I've been trying to speed things up with numpy. I generated a unique numerical code for each word, so I could use numpy.bincount (since it only works with integers, not strings). But I get "ValueError: array is too big".

So now I'm trying to tweak the "bins" argument of the numpy.histogram function to make it return the frequency counts I need (somehow numpy.histogram seems to have no trouble with big arrays). But so far no good. Anyone out there happens to have done this before? Is it even possible? Is there some simpler solution that I'm failing to see?

Parzival
  • 2,004
  • 4
  • 33
  • 47
  • How big is your array!? I just used bincount with a 10000000 length array of ints and it worked just fine. I run out of memory before I get the error you do. – Henry Gomersall Jun 04 '13 at 22:05
  • 1
    I think the issue here involves your unique numerical code system, not the size of the initial arrays. np.bincount will create an array of length equal to 1 + the largest integer in your array, which, if you're using some sort of coding with ridiculously large numbers, might cause a problem. Still, I had no problem with np.bincount([1000000000]). What is your numerical coding scheme? – cge Jun 04 '13 at 22:13
  • 1
    Ah it seems that error occurs when you're integers you're trying to bin are huge. You can emulate it with `foo = numpy.random.randint(2**62, size=1000); numpy.bincount(foo)`. I guess it's trying to create a huge unindexable array to store all the bins and numpy is saying no (that error is in `multiarray/ctors.c`).
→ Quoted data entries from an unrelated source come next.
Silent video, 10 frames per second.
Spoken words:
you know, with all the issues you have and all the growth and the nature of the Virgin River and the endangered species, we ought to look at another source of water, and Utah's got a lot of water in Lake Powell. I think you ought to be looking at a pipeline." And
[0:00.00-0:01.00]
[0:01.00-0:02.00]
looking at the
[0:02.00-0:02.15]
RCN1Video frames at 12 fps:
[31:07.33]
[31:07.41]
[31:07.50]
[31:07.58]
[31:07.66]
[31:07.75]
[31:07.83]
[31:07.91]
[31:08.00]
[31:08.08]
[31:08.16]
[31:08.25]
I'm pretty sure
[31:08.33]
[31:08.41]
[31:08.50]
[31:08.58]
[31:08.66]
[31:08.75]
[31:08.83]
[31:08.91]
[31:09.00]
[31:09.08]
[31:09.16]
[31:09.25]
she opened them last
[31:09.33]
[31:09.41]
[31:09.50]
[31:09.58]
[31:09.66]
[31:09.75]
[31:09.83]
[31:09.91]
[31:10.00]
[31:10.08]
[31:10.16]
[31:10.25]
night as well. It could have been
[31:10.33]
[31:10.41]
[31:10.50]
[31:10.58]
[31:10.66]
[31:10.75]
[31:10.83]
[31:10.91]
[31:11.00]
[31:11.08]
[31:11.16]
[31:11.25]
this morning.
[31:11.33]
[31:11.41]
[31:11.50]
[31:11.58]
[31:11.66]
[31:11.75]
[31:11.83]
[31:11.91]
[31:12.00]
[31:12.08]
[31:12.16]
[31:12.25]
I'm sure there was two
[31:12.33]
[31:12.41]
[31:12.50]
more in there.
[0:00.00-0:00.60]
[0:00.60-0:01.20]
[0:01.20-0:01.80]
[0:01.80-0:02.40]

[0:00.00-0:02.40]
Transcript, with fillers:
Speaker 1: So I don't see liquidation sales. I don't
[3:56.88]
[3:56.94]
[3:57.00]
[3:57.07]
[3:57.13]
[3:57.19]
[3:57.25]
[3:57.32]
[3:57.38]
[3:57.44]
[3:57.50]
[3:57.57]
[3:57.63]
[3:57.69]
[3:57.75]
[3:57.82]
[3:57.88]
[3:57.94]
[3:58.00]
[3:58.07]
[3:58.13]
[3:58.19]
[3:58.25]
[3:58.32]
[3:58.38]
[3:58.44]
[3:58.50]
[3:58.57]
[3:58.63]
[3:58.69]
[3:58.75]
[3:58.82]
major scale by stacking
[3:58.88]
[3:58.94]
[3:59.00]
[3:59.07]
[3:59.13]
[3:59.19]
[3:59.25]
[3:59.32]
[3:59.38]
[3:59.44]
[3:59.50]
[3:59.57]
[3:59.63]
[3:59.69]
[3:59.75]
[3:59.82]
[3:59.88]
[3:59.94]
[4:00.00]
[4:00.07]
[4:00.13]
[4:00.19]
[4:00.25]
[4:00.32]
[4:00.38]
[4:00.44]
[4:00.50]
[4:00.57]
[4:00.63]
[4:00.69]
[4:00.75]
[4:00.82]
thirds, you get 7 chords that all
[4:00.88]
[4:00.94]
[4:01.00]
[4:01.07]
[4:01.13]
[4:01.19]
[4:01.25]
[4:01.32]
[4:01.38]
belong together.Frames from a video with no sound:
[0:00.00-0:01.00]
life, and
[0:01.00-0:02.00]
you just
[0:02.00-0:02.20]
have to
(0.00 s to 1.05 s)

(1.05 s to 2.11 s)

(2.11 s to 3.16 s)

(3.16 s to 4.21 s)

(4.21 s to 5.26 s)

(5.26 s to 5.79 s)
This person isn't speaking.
How many words do you have? – Henry Gomersall Jun 04 '13 at 22:17
  • Henry and cge, I think you're both spot on. To create the numerical codes I'm using the binascii.crc32 function (from the binascii module). Those are big numbers. Worse: to ensure that all numerical codes are positive, I'm doing squaring those numbers. I'll find some way to produce smaller numerical codes -- I'm guessing that should do the trick. Many thanks! – Parzival Jun 04 '13 at 22:23

3 Answers3

7

Don't use numpy for this. Use collections.Counter instead. It's designed for this use case.

Robert Kern
  • 13,118
  • 3
  • 35
  • 32
5

Why not reduce your integers to the minimum set using numpy.unique:

original_keys, lookup_vals = numpy.unique(big_int_string_array, return_inverse=True)

You can then just use numpy.bincount on lookup_vals, and if you need to get back the original string unique integer, you can just use the the values of lookup_vals as indices to original_keys.

So, something like:

import binascii
import numpy

string_list = ['a', 'b', 'c', 'a', 'b', 'd', 'c']
int_list = [binascii.crc32(string)**2 for string in string_list]

original_keys, lookup_vals = numpy.unique(int_list, return_inverse=True)

bins = bincount(lookup_vals)

Also, it avoids the need to square your integers.

Henry Gomersall
  • 8,434
  • 3
  • 31
  • 54
1

Thiago, You can also try it directly from the categorical variables with scipy's itemfreq method. Here's an example:

>>> import scipy as sp
>>> import scipy.stats
>>> rv = ['do', 're', 'do', 're', 'do', 'mi']
>>> note_frequency = sp.stats.itemfreq(rv)
>>> note_frequency
array([['do', '3'],
       ['mi', '1'],
       ['re', '2']],
      dtype='|S2')
rafaelvalle
  • 6,683
  • 3
  • 34
  • 36